The move towards having more than one (and in some cases, four or five) different long-duration mandates—plus, occasionally, overlay and completion managers—will alleviate some of the space constraints. Done to diversify and take advantage of various manager strengths, the trend isn’t without its critics. “I’m always surprised when plans have two to three managers—that’s suboptimal,” one corporate fund CIO argues. “LDI is an allocation issue, not a product. It’s for the entire portfolio. So, if you’re hiring three or four LDI managers, you’re just buying product; you’re hiring a bunch of fixed-income managers and not really pursuing ‘LDI.’ Managers don’t fight the multi-manager issue—they’d rather have a slice of the pie than risk having no pie at all—and that’s indicative of the business as a whole.”
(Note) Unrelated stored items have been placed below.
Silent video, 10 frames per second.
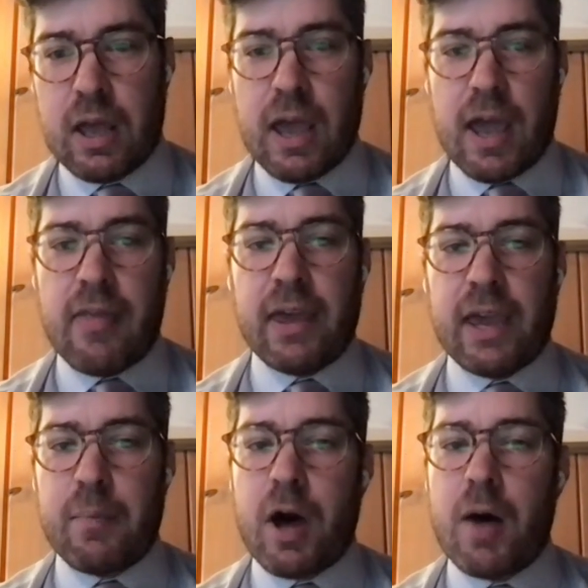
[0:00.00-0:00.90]
and they
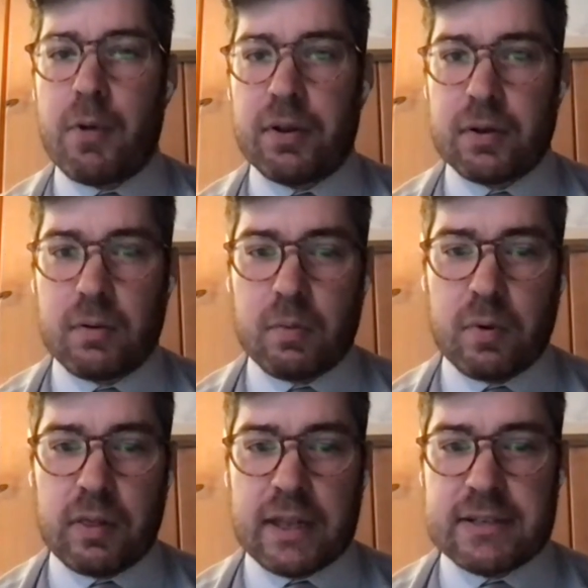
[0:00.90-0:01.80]
get pummeled
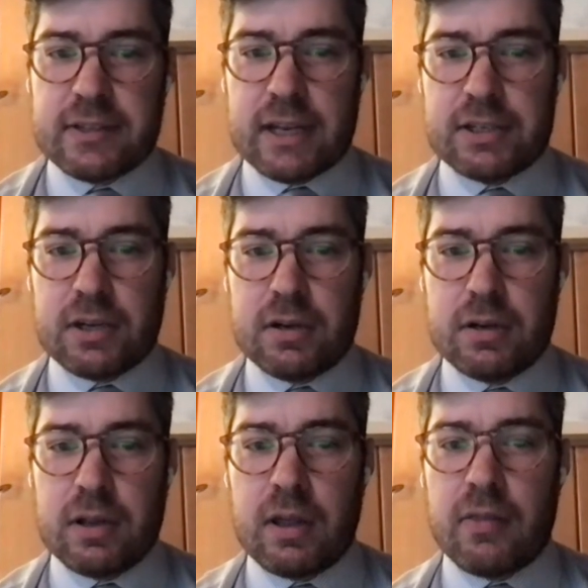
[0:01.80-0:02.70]
with legislation
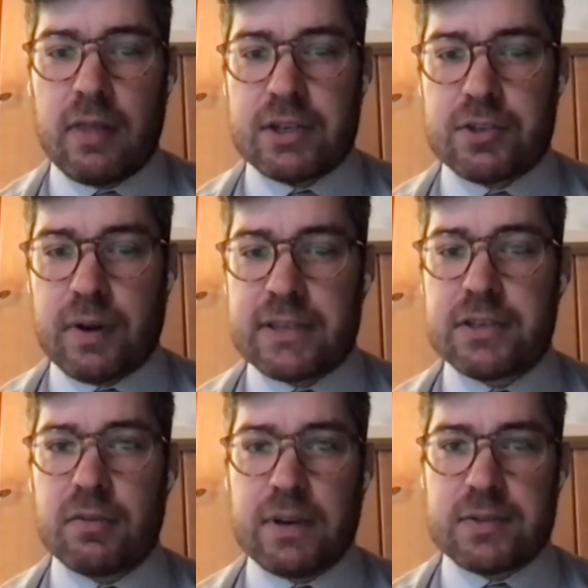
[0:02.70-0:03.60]
that shrinks their
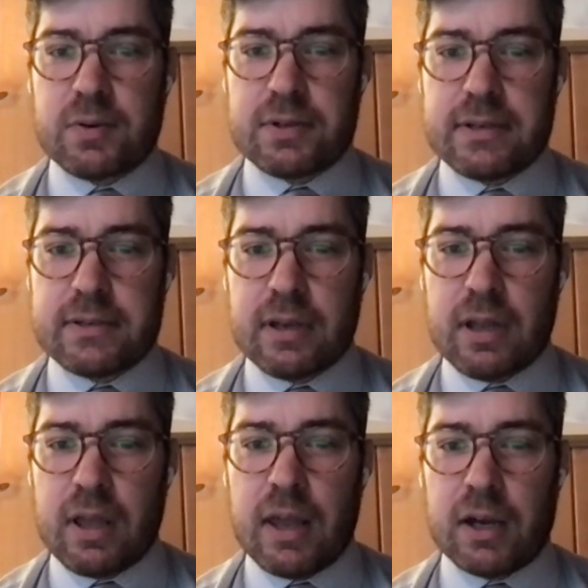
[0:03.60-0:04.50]
resources
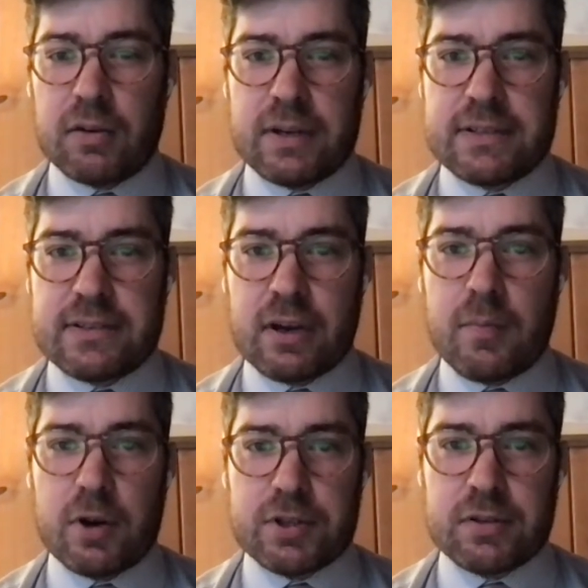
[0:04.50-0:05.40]
and increases their
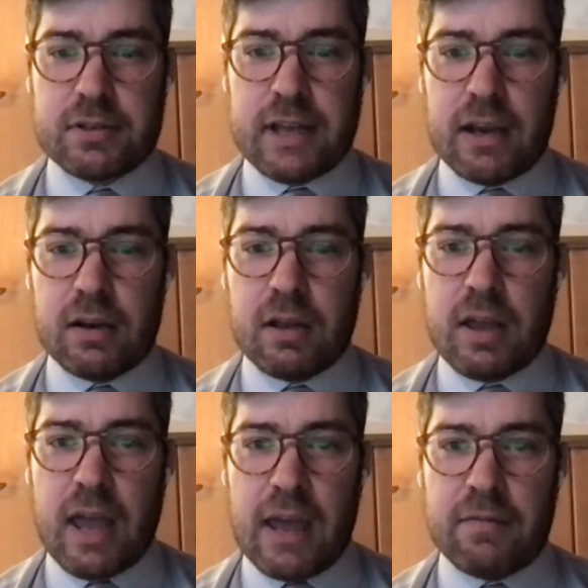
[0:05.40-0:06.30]
emotional debt
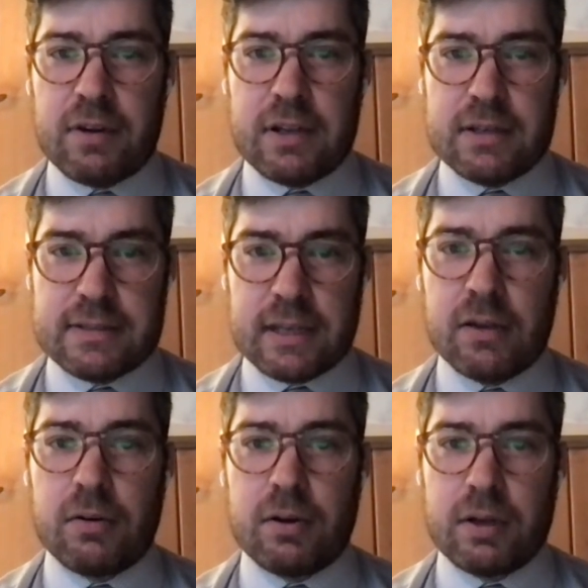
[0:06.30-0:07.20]
every
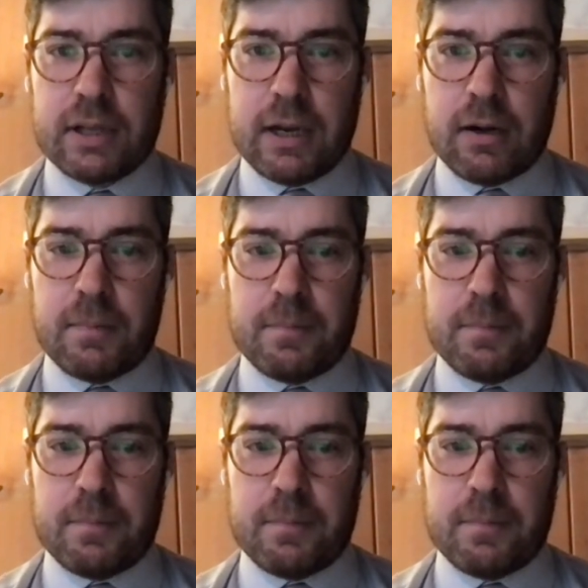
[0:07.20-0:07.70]
single year.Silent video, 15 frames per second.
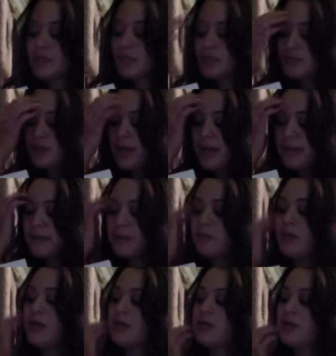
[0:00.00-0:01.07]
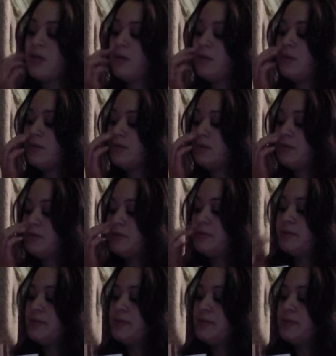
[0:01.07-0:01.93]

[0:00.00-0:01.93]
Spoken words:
So I'm going to walk the whole group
“If you’re hiring three or four LDI managers, you’re just buying product. You’re hiring a bunch of fixed-income managers and not really pursuing ‘LDI.’”

But the most likely trend to shape the LDI battlefield is pension-risk transfer. Pension hibernation—managing liabilities on-balance sheet as the plan winds down—is a very real option, but bulk annuity purchases, and the might of Prudential in the space, must have many traditional LDI managers worrying.

But not all. Prudential, of course, both manages LDI assets and annuitizes them. And it’s not the only provider fighting on both fronts. One industry observer sees the future in Legal & General, the established UK firm that has rapidly made American inroads. “LGIMA is now getting into risk transfer, and thus will be able to do a lot more,” the observer says. “In terms of overall pension solutions, if they succeed there, they will truly be soup to nuts.”

The phone rings. It’s been four weeks since you presented to that acreage of a table ringed by glassy-eyed investment committee members. Your boss has been bothering you for an answer—“Did we win that mandate? Well, what do you think will happen?”—a guess you wouldn’t hazard.

It’s the consultant. He will either make your day, or destroy it. But you can’t pick up, not right now: You’re in another back room, in another city, waiting for another consultant to lead you to another conference room to meet another investment committee. The call will have to wait an hour. The battle continues.